La Moselle compte plus de 70 000 travailleurs frontaliers, qui traversent les frontières quotidiennement pour se rendre au Luxembourg ou en Allemagne

L’obligation de produire un test PCR pour les ressortissants de l’Union européenne entrant sur le territoire national ne concerne pas les travailleurs frontaliers. La Moselle en compte plus de 70 000, qui traversent les frontières quotidiennement pour se rendre au Luxembourg ou en Allemagne. Et parmi les dizaines de milliers de véhicules et de poids lourds qui arrivent chaque jour en France via l’A31, impossible de distinguer les travailleurs frontaliers des autres populations. Et, partant, d’organiser des contrôles à grande échelle.

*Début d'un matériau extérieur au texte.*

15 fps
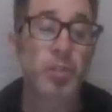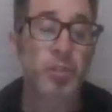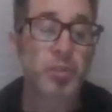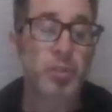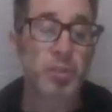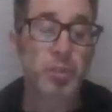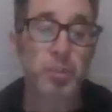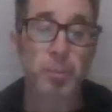
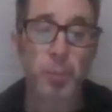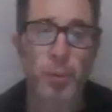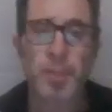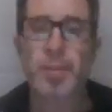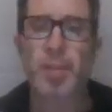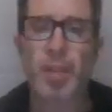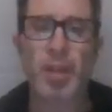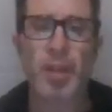So
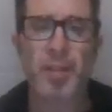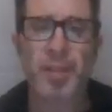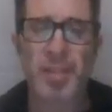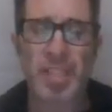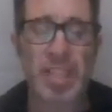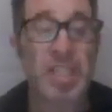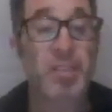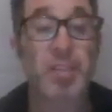supporting your health,
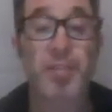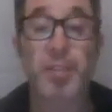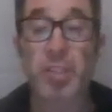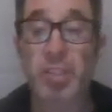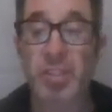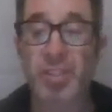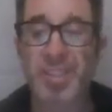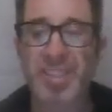even if
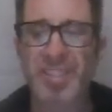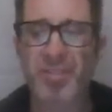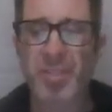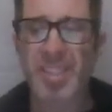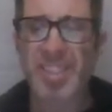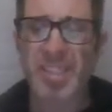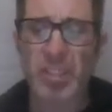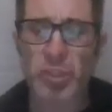it's for
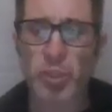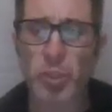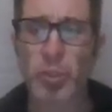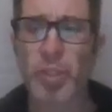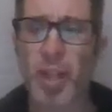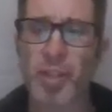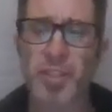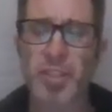less than
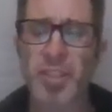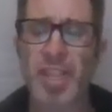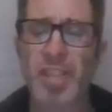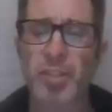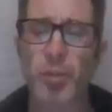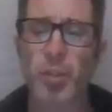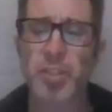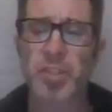$2 a day
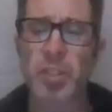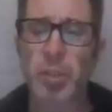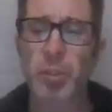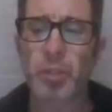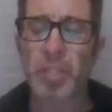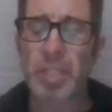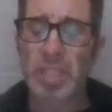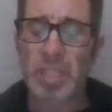or
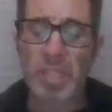so,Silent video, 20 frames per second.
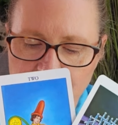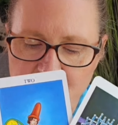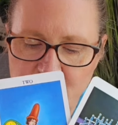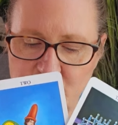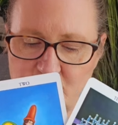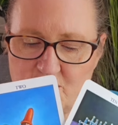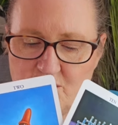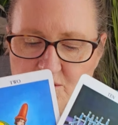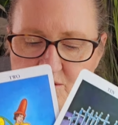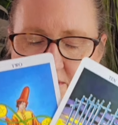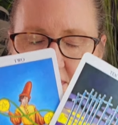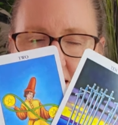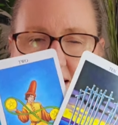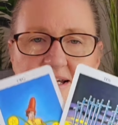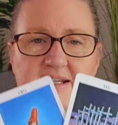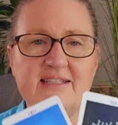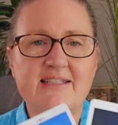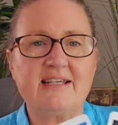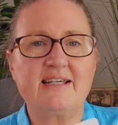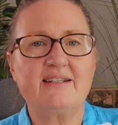So like
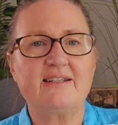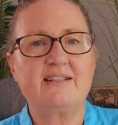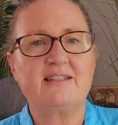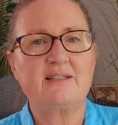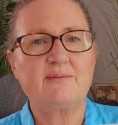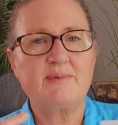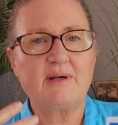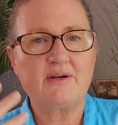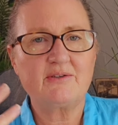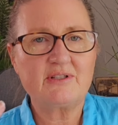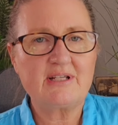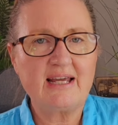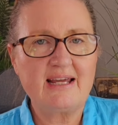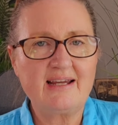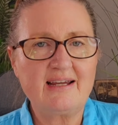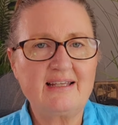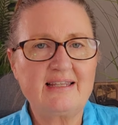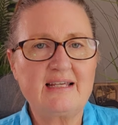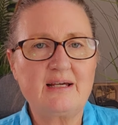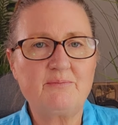I said, it's about
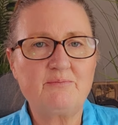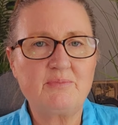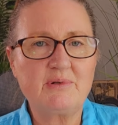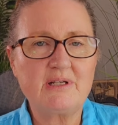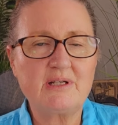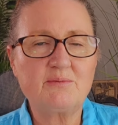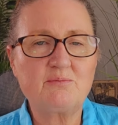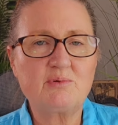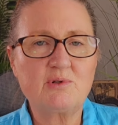taking that big,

Pour le président du conseil départemental, Patrick Weiten (UDI), cette situation géographique particulière devrait pousser l’Etat à vacciner plus vite et plus massivement qu’ailleurs : « Le caractère transfrontalier du département induit un flux de transit et un brassage important de population, nettement supérieur à celui d’autres territoires, note-t-il. Seule une accélération massive de la vaccination des Mosellans peut être de nature à permettre l’infléchissement durable de cette situation. » Olivier Véran l’a entendu, en annonçant l’envoi de 2 000 doses de vaccin Moderna supplémentaires en Moselle dans les prochains jours. De nouveaux créneaux de vaccination vont être ouverts dès ce week-end. Le ministre a également annoncé une intensification de la campagne de tests. D’autres mesures éventuelles devront faire l’objet d’arbitrages au plus haut niveau de l’Etat.